Department(s) LR - Animal Nutrition
Biometris (WU MAT)
Animal Nutrition
Publication type Refereed Article in a scientific journal
Publication year 2012
Keyword(s) nitrogen-excretion - ammonia emissions - water restriction - renal-function - cows - sheep - metabolism - protein - agriculture - potassium
Abstract Milk urea nitrogen (MUN; mg of N/dL) has been shown to be related to excretion of urinary urea N (UUN; g of N/d) and total excretion of urinary N (UN; g of N/d) in dairy cows. In the present experiment, it was hypothesized that MUN and the relationship between MUN and UUN or UN is affected by urine volume as a result of dietary sodium chloride intake.

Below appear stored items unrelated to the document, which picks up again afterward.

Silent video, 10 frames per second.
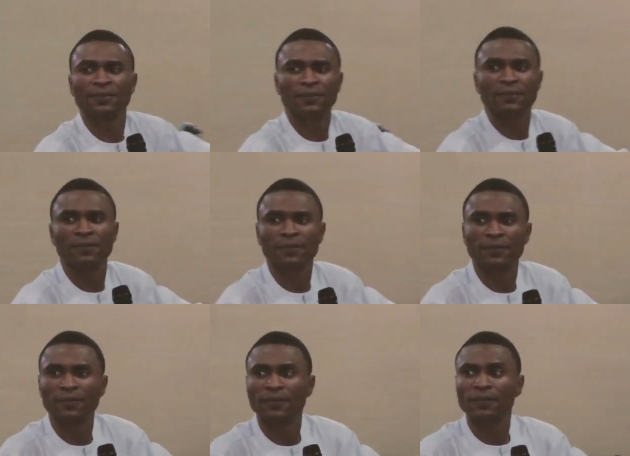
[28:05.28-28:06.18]

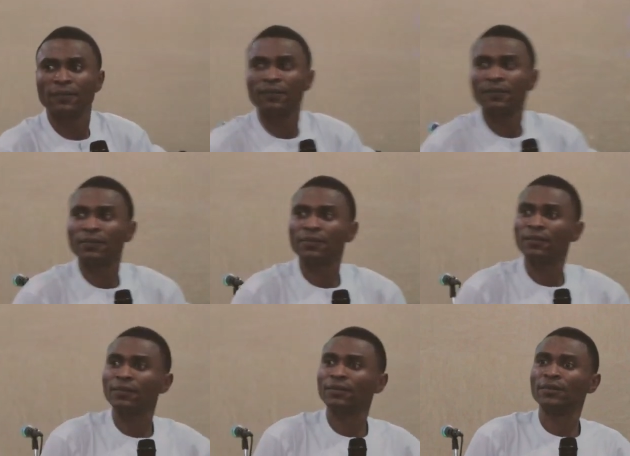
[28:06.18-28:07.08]

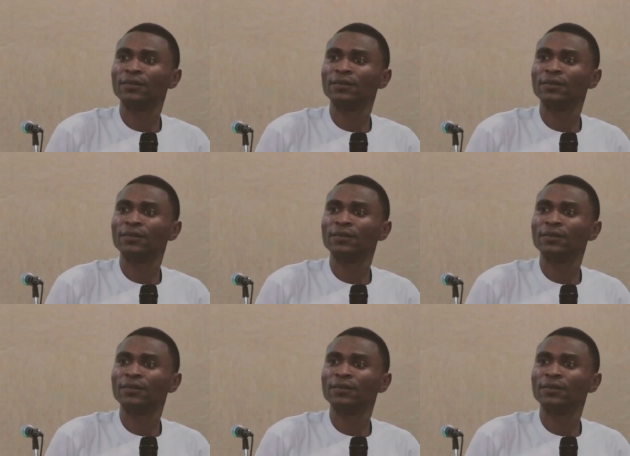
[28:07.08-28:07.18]
Nobody speaks.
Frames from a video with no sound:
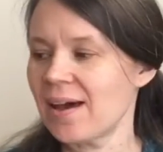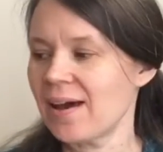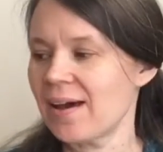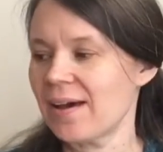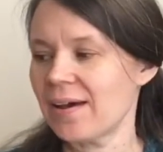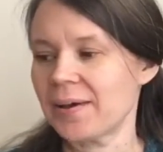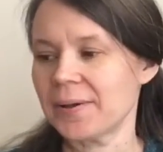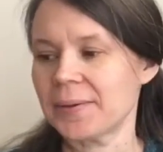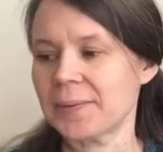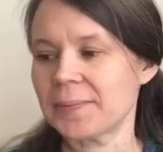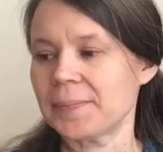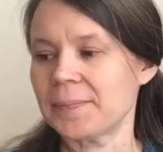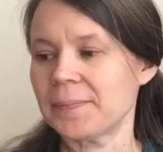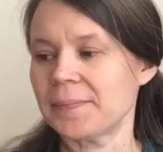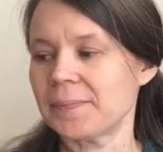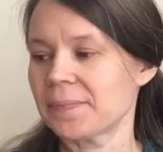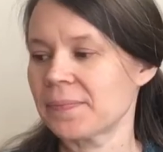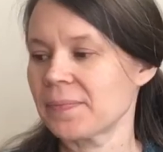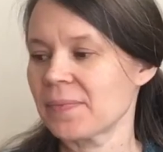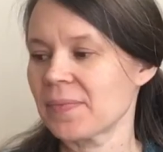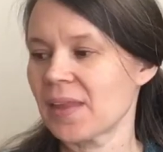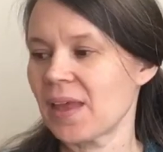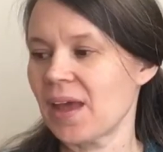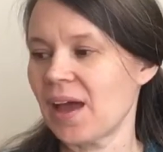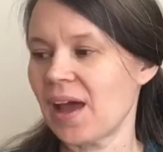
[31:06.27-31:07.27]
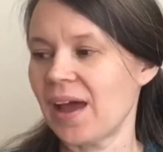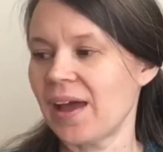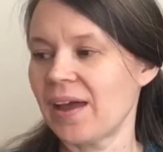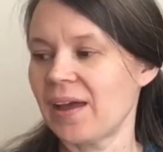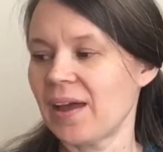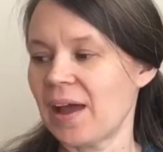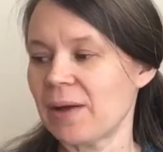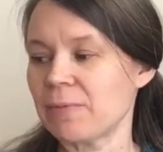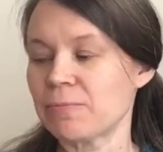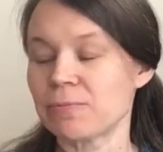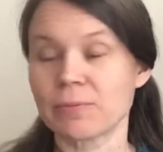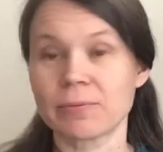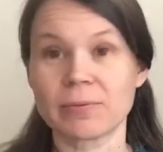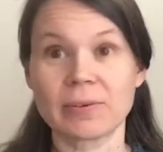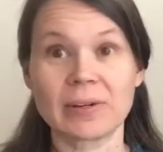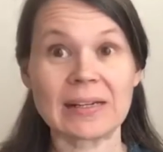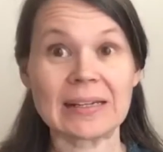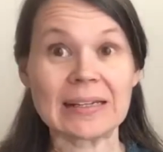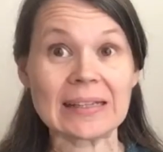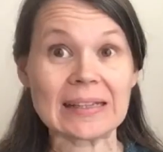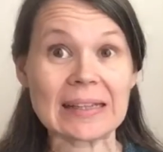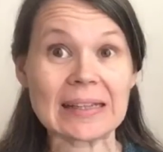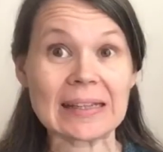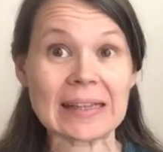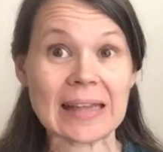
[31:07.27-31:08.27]
I
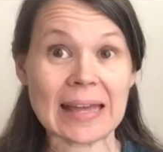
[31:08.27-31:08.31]
really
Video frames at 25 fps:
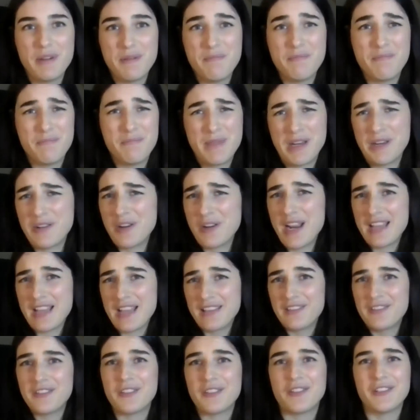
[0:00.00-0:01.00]
better
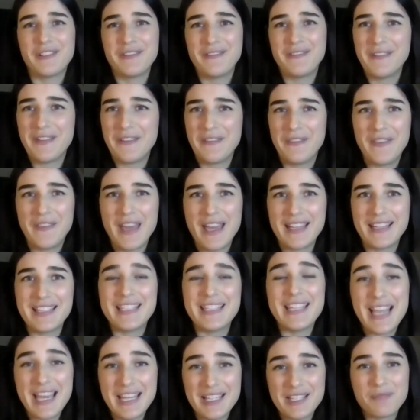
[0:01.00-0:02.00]
answer than that
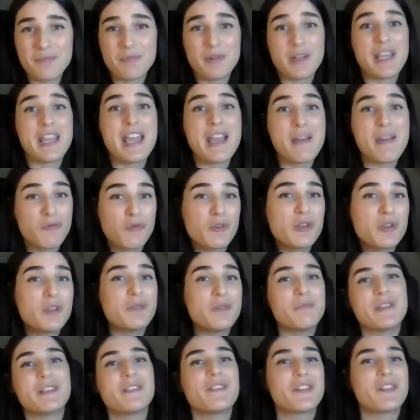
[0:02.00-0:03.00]
yet, but I
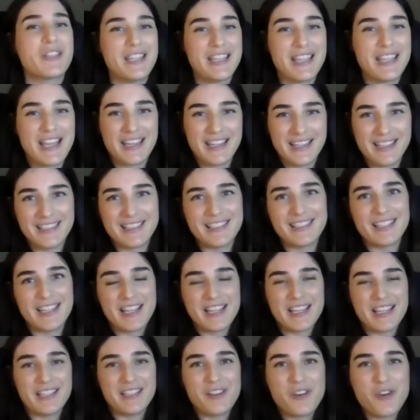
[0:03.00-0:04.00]
will be looking at it, and
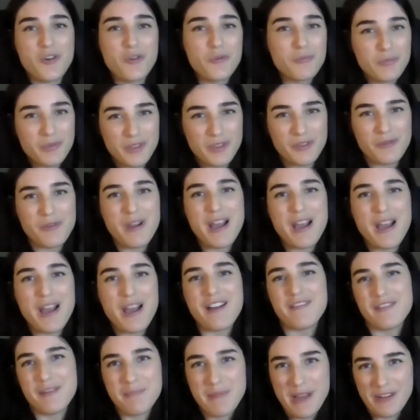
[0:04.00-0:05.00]
I hope to
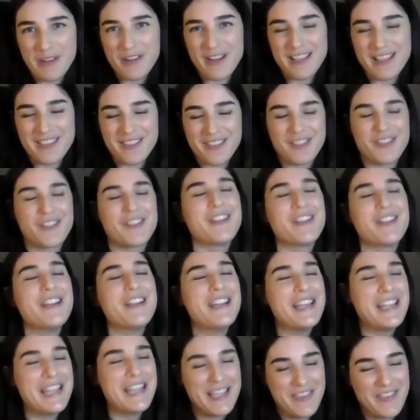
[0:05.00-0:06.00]
have a better answer
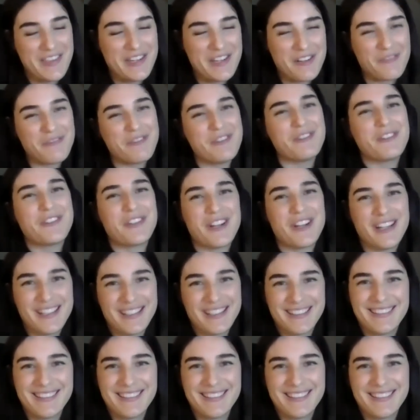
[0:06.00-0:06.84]
in the near future.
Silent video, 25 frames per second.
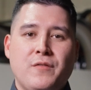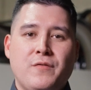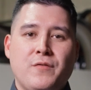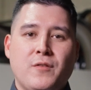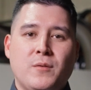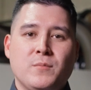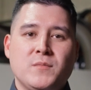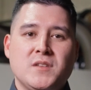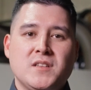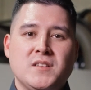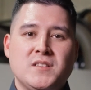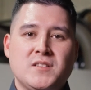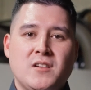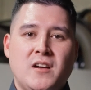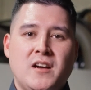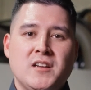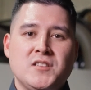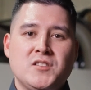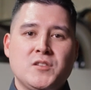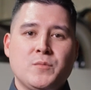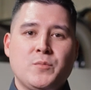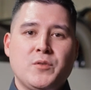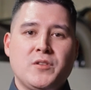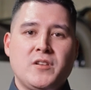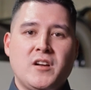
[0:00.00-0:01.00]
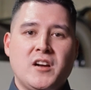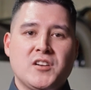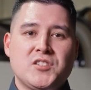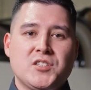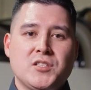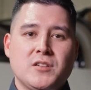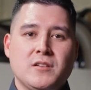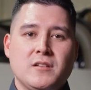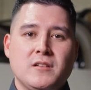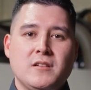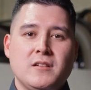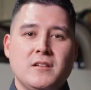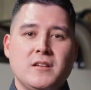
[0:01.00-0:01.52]
from design to
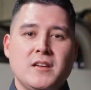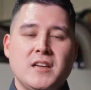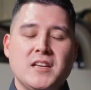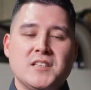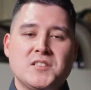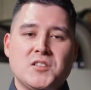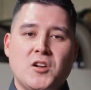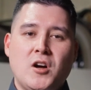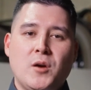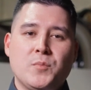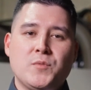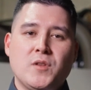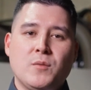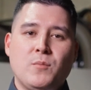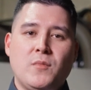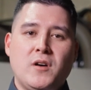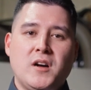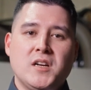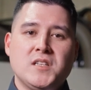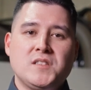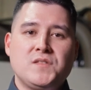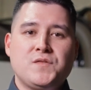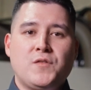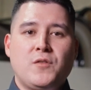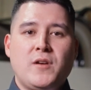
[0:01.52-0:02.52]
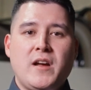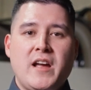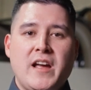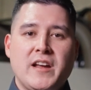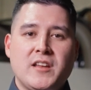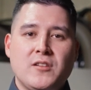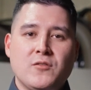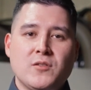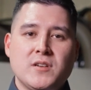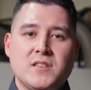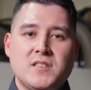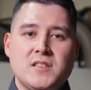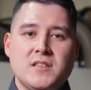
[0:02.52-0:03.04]
production is optimized for
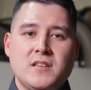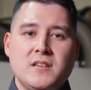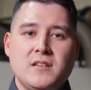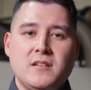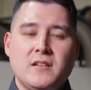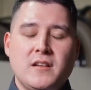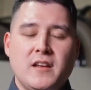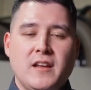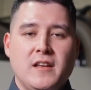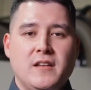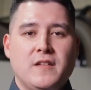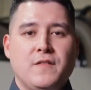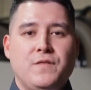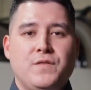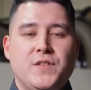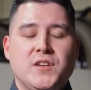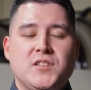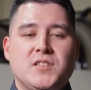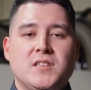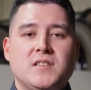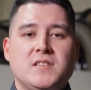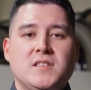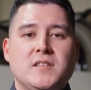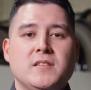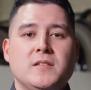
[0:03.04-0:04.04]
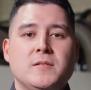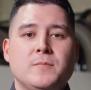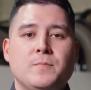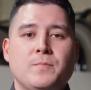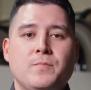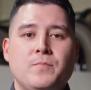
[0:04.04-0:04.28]
accuracy and efficiency.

Twelve lactating Holstein-Friesian dairy cows (mean ± SD: milk production 28.1 ± 3.23 kg/d and 190 ± 41 d in milk), of which 4 were fitted with catheters in the urine bladder and jugular vein, were randomly assigned to 4 dietary levels of sodium chloride (3, 9, 14, and 19 g of Na/kg of DM) according to a triple 4 × 4 Latin square design. Cows were fed at 95% of ad libitum intake, excluding salt addition. Milk was analyzed for MUN and protein content; urine was analyzed for total N, urea, and creatinine content; feces were analyzed for total N and DM content; and blood plasma was analyzed for urea and creatinine content. Creatinine clearance rate (CCR; L/min) and renal urea reabsorption ratio were estimated based on plasma concentrations of urea and creatinine, and total excretion of urea and creatinine in urine. Intake of DM and N, milk production, and milk protein content were (mean ± SD), on average, 21.4 ± 1.24 kg/d, 522 ± 32.0 g/d, 25.4 ± 2.53 kg/d, and 3.64 ± 0.186%, respectively. A linear relationship was found between Na intake and urine production [urine (kg/d; mean ± SE) = 7.5 ± 4.33 + 0.136 ± 0.0143 × Na intake (g/d)] and between Na intake and MUN [MUN (mg/dL; mean ± SE) = 13.5 ± 0.35 - 0.0068 ± 0.00104 × Na intake (g/d)]. Despite the decrease in MUN with increased Na intake, UN excretion increased linearly with Na intake. Excretion of UUN was not affected by dietary Na content. A linear plateau relationship was observed between CCR and renal urea reabsorption. An increase in CCR coincided with an increase in calculated renal urea reabsorption until a CCR breakpoint value (mean ± SD) of 1.56 ± 0.063 L/min was reached. We conclude that Na intake is negatively related to MUN, whereas UUN is not affected. Variation in mineral intake levels that affect urine volume should, therefore, be taken into account when using MUN as an indicator of UUN in dairy cattle.